*** Input data ***
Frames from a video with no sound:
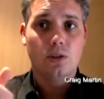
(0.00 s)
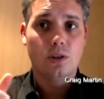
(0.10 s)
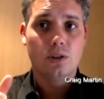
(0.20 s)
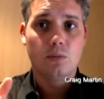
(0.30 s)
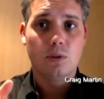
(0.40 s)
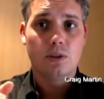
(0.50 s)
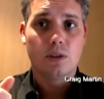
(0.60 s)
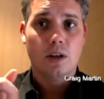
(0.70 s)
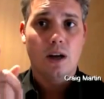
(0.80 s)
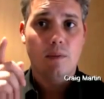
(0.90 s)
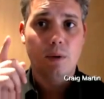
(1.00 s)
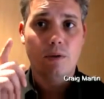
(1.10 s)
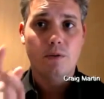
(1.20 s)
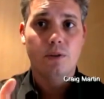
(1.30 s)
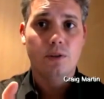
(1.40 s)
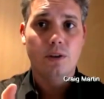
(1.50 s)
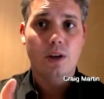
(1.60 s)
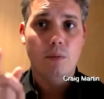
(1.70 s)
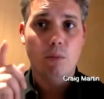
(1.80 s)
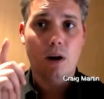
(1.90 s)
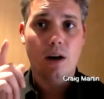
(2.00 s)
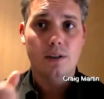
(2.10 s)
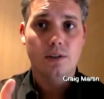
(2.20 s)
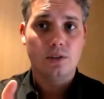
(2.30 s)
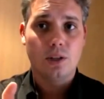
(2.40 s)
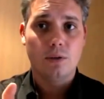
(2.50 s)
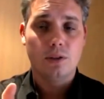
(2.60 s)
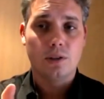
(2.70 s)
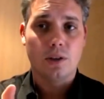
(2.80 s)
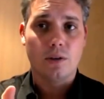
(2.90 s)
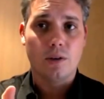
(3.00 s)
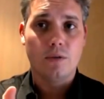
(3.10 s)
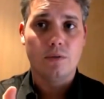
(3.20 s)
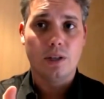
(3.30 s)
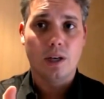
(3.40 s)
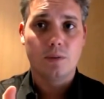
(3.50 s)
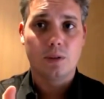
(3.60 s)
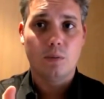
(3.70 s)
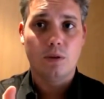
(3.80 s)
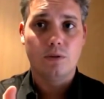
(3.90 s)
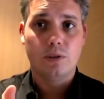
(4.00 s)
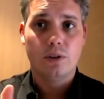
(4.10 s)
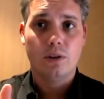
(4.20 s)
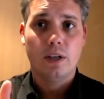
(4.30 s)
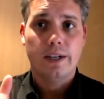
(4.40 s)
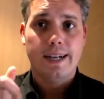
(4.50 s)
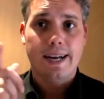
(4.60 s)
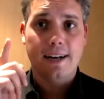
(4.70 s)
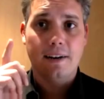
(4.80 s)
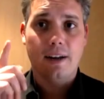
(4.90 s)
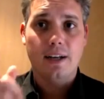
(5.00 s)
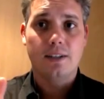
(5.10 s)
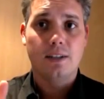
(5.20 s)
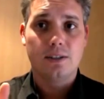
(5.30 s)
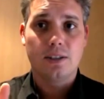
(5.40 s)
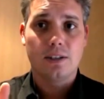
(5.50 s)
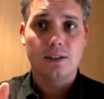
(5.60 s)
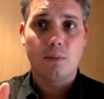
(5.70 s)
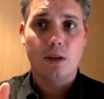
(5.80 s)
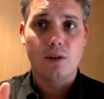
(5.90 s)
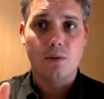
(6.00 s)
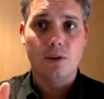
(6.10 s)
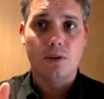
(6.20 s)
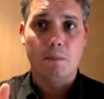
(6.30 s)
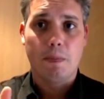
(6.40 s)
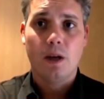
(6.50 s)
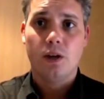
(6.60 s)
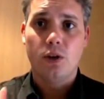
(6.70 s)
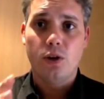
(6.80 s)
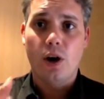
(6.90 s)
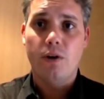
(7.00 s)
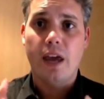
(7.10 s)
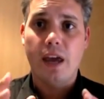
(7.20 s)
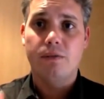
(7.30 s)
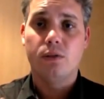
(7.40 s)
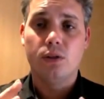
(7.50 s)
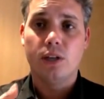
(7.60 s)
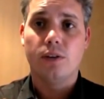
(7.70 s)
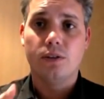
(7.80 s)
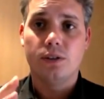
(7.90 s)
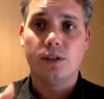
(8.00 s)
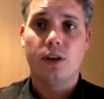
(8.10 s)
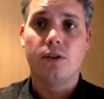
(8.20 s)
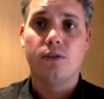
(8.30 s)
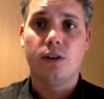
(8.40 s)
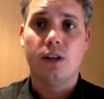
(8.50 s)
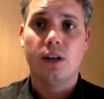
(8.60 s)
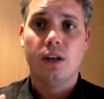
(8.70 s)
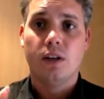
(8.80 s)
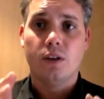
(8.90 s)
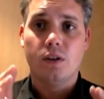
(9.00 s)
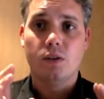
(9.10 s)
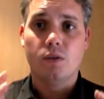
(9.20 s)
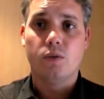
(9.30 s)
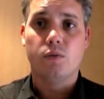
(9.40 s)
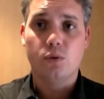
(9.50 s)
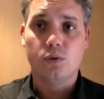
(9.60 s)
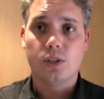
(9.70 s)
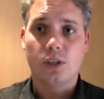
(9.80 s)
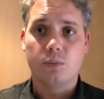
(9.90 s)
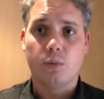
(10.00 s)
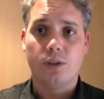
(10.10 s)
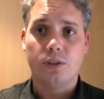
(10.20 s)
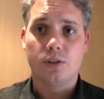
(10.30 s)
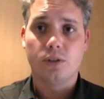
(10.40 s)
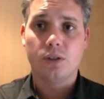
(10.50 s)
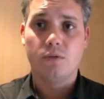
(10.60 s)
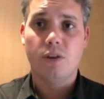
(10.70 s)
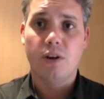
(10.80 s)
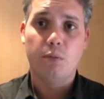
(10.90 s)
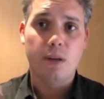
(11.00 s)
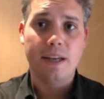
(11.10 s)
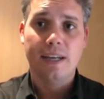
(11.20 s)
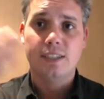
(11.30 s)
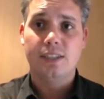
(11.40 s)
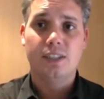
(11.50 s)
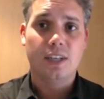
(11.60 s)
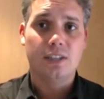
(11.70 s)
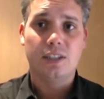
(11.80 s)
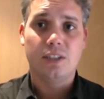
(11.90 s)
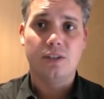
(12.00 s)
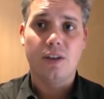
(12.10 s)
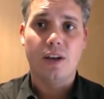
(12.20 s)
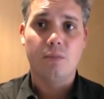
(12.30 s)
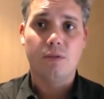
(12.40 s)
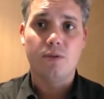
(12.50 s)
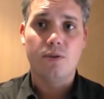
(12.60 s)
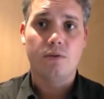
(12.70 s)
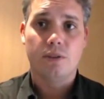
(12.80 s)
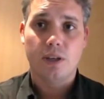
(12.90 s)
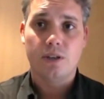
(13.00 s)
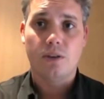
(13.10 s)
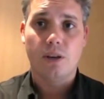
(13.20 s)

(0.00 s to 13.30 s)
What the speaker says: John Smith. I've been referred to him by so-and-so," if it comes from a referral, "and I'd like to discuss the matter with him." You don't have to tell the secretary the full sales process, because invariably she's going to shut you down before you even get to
***
### Task to complete
Wherever a line holds the word "from", copy that line out of the entries above.

### Solution for this problem
Frames from a video with no sound:
What the speaker says: John Smith. I've been referred to him by so-and-so," if it comes from a referral, "and I'd like to discuss the matter with him." You don't have to tell the secretary the full sales process, because invariably she's going to shut you down before you even get to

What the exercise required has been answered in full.